New headlight bulbs

T Evans

Supercharged
Joined
Jun 23, 2009
Messages
394
Location
North Central Oklahoma
Some of my PIAA bulbs are over 4 years old and look just like the newer ones we use.
You never lose when you buy quality.
 
This is true but the PIIA's only have a 1 year warrenty and the cheap ones have a lifetime warrenty.
Perhaps so, but if the measuring life in "lifetime" is that of the bulb, then the warranty will expire at the very moment that the bulb burns out.............at that moment - it's "lifetime" is over!

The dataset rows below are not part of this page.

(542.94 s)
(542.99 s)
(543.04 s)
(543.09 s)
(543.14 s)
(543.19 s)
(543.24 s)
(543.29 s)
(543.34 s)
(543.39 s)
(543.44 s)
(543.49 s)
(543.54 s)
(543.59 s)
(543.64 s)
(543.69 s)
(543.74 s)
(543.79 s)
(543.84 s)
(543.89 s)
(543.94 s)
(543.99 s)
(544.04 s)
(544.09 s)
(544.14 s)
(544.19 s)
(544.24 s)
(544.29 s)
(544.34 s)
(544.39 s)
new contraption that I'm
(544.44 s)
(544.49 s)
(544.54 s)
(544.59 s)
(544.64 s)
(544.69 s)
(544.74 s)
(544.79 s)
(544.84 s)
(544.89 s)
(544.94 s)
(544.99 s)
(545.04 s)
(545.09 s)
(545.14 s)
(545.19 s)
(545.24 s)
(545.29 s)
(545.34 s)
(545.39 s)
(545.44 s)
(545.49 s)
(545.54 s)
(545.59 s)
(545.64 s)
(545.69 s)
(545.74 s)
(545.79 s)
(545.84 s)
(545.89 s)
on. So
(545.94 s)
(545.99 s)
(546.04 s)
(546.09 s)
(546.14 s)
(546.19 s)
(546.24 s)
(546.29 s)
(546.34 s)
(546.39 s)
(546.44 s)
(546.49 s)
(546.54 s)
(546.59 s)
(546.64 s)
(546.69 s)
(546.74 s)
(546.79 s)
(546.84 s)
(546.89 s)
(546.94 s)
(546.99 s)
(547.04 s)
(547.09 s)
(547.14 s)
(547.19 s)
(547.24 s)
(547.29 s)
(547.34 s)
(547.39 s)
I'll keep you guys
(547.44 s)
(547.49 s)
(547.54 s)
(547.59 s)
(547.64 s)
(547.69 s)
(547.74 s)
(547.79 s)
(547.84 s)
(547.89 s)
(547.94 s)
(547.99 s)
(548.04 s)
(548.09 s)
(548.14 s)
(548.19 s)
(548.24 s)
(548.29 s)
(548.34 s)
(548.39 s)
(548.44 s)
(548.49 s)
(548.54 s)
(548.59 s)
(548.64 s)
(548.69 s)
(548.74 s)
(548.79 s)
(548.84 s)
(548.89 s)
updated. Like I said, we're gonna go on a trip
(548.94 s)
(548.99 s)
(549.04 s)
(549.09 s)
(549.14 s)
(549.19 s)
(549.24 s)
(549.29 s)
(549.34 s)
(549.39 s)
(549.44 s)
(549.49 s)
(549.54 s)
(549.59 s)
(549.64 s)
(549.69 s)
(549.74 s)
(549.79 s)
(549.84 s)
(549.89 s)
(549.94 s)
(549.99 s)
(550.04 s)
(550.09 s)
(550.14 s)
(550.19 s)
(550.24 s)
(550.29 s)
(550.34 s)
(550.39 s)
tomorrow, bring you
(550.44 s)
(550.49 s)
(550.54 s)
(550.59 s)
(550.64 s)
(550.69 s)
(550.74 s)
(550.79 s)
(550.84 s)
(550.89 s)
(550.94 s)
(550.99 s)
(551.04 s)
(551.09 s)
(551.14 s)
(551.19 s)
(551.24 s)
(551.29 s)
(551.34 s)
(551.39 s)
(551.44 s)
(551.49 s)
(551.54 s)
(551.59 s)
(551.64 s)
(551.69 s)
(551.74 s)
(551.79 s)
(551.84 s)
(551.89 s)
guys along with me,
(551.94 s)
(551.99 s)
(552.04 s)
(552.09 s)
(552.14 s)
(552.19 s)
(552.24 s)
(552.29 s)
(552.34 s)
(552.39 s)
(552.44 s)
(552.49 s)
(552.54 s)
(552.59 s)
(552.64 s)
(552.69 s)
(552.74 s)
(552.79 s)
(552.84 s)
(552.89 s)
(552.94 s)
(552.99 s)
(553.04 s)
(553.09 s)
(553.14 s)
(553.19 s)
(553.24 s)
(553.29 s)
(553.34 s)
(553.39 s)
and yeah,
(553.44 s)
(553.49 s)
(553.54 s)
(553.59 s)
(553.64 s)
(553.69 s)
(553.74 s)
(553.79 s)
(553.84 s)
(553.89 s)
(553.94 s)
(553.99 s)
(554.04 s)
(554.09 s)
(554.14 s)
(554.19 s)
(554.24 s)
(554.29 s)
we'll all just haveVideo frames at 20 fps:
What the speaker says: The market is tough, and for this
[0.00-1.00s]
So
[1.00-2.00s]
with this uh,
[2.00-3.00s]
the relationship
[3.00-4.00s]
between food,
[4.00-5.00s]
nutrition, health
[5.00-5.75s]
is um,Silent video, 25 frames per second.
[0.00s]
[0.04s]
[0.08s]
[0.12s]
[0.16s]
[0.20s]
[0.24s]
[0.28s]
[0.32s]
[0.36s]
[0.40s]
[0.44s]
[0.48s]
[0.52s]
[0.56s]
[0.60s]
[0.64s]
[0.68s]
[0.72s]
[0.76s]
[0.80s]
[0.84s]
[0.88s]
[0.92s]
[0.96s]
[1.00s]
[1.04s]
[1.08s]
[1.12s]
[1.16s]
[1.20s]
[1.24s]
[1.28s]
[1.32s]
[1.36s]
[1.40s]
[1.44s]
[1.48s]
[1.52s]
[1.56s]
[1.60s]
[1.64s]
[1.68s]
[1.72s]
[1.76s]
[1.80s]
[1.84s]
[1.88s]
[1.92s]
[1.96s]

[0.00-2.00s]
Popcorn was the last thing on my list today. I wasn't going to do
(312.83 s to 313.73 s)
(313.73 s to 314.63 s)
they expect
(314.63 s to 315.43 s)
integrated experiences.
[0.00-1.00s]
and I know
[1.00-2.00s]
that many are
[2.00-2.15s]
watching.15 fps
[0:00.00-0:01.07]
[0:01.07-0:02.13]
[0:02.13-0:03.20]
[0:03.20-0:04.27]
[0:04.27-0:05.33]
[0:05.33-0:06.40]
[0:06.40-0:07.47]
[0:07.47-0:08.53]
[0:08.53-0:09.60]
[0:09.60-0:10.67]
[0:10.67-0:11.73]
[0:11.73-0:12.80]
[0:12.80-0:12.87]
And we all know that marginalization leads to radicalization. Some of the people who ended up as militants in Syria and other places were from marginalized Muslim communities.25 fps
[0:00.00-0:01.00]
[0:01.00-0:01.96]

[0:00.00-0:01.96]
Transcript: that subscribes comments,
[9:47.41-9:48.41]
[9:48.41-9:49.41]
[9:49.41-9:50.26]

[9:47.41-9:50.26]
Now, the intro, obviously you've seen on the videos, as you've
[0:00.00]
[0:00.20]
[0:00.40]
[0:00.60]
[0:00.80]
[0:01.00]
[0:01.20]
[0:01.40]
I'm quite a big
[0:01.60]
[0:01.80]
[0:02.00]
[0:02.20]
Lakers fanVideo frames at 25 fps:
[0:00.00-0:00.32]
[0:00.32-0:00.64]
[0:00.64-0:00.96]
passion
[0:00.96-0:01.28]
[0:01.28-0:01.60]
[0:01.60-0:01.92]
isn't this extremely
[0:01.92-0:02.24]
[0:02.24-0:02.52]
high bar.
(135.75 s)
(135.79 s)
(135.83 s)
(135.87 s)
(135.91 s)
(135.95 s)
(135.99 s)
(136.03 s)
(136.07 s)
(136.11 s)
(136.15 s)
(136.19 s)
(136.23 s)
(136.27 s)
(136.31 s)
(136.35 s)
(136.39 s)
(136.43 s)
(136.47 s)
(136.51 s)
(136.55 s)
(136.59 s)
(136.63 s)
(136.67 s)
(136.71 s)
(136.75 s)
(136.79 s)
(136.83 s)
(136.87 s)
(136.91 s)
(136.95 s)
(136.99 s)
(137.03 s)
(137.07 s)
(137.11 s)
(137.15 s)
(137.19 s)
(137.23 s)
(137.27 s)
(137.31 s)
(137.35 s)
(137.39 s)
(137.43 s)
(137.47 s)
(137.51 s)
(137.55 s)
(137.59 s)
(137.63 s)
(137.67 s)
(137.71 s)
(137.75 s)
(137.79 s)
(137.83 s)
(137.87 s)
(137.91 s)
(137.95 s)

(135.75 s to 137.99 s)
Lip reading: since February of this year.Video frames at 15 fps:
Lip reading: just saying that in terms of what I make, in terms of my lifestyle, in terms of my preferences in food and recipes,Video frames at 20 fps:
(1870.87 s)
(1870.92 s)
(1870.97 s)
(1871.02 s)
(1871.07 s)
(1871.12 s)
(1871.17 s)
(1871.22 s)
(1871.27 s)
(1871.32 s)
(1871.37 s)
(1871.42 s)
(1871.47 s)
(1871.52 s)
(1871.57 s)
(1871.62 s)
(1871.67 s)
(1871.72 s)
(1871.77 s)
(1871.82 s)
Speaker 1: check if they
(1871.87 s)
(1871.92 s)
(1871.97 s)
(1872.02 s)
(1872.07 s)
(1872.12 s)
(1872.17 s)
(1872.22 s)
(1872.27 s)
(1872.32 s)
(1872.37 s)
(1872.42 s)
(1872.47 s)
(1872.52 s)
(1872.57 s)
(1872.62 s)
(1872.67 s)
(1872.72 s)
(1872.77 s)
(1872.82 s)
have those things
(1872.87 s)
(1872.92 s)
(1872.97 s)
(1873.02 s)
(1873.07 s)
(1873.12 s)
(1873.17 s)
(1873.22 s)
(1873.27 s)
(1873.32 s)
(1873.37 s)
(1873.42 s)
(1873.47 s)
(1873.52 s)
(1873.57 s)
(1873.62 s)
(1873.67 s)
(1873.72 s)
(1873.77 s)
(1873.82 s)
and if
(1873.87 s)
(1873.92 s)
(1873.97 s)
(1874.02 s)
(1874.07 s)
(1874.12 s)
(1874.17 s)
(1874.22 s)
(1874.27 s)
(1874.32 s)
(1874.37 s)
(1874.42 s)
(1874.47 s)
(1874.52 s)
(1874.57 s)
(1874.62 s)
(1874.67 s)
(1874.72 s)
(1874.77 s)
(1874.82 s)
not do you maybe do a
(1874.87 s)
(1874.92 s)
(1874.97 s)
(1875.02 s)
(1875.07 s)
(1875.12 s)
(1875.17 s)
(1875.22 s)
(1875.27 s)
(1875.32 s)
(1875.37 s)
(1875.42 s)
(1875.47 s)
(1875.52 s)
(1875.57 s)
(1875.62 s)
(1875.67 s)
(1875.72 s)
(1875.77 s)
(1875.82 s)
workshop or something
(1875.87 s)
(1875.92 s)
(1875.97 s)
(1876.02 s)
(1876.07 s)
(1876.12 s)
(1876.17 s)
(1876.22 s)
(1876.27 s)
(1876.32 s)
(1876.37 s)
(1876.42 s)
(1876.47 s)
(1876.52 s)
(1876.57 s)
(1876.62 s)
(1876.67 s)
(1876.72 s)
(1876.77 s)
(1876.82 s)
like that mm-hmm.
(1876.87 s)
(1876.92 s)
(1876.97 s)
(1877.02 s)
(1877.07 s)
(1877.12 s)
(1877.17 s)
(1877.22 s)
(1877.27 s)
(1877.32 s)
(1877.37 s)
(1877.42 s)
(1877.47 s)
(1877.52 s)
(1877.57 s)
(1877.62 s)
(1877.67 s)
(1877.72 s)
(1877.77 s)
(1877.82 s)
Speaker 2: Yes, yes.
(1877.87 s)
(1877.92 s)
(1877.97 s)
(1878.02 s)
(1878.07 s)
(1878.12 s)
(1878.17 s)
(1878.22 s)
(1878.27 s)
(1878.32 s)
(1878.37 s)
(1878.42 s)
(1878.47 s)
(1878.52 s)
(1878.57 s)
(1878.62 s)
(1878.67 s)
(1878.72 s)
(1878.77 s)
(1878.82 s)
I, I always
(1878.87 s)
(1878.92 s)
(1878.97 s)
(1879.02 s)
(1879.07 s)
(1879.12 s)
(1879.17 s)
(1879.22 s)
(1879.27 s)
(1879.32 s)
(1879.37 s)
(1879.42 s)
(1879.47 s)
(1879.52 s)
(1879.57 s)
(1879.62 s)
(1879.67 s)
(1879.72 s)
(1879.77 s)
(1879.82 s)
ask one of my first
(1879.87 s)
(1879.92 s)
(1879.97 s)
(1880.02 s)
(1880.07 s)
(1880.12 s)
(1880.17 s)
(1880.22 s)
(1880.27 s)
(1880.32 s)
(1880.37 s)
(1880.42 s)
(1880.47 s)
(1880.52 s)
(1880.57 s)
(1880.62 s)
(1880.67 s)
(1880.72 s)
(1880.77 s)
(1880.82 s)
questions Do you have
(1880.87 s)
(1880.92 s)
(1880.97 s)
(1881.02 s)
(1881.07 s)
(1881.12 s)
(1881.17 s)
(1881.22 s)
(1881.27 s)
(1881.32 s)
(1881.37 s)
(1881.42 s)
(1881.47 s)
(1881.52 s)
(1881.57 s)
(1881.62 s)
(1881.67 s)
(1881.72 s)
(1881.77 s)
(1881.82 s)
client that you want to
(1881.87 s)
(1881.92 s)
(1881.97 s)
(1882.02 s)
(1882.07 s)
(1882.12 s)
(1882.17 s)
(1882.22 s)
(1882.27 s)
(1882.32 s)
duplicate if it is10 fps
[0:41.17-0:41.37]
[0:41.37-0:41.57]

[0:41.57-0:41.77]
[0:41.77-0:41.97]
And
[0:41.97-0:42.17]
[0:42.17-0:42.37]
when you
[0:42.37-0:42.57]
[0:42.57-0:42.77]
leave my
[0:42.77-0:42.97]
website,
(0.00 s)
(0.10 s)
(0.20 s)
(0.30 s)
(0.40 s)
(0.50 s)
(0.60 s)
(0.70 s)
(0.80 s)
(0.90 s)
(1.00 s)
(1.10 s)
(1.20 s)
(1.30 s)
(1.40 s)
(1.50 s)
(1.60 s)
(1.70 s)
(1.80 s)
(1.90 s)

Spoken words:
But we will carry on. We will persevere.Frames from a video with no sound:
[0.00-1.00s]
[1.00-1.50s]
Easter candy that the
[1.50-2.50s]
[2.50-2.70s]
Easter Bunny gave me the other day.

Trust me - this is the way that lawyers (and the people who write warranties) think.
 
Never had a PIAA go yet but have seen plenty of others go. As they say, it is what it is.
 
I should add: we got turned to PIAA for snowmobiling which is way hard on light bulbs. Every guy and his brother in the business has a "great cheap bulb" 'cause sleds really go thru them. Not the PIAA bulbs. That's our experience with sleds and bikes. I much prefer to change them one time in my garage than out on a trail at -20 or at night on the side of the road in the rain. YMMV though.
 
Your are right that its hard to go wrong when you buy quality. However if there is a product that does the job just as good as the high dollar item but does for half the price, then I will go with the cheaper of the 2 if it does the same job. But in this case you can buy 3 sets of the cheap ones that are lifetime warrentied for the cost of one set of the high dollar ones with the one year warrenty. Now there is something to be said about first hand experince. That is the reason I asked for some of you guys in put.

But if the PIIA has a 4000k rating with a one year warrenty for 75.00 or the H4's with a rating of 8500k with a lifetime warrenty for 25.00.
Even though I might be able to drive a Cadillac, I drive a Chevy because it gets the job done just as well. Just my 2 pennies worth.

Big T
 
I don't put much faith anymore in most manuf. claims, ect. The only real way to know is to use stuff and see how it works. 10 years as a professional SCUBA instructor and NOAA research diver-well I've seen every make and brand of SCUBA gear and lots of stuff that was "just as good and cheaper' but I never saw a professional use any of that stuff 100 miles out into the ocean.
If you get those bulbs-run an extended test. Having several contacts in manufacturing (steel, clothing, electronics) I've been with several QC departments. All real world guarantees and such are the product of statistical analysis and I'd be shocked if any bulb manufacture of an H4 bulb, which is filament based would offer a lifetime claim.

Not wanting to start a "he said she said" here-just after 52 years of being around a lot of this stuff one gets, shall we say, a bit jaded with some manufactures claims.

All in all, though, it's just a bulb, eh?
 
The 8500K vs 4000K has nothing to do with life of bulb or how much light it puts out. It is the color of the light when you look at the bulb. Natural sunlight is in the 4-5000K range. HID light look blue because that is the temperature of the gas arc, to make an H4 bulb look blue the light is filtered so ther eis less actual light output unless you use a higher wattage bulb.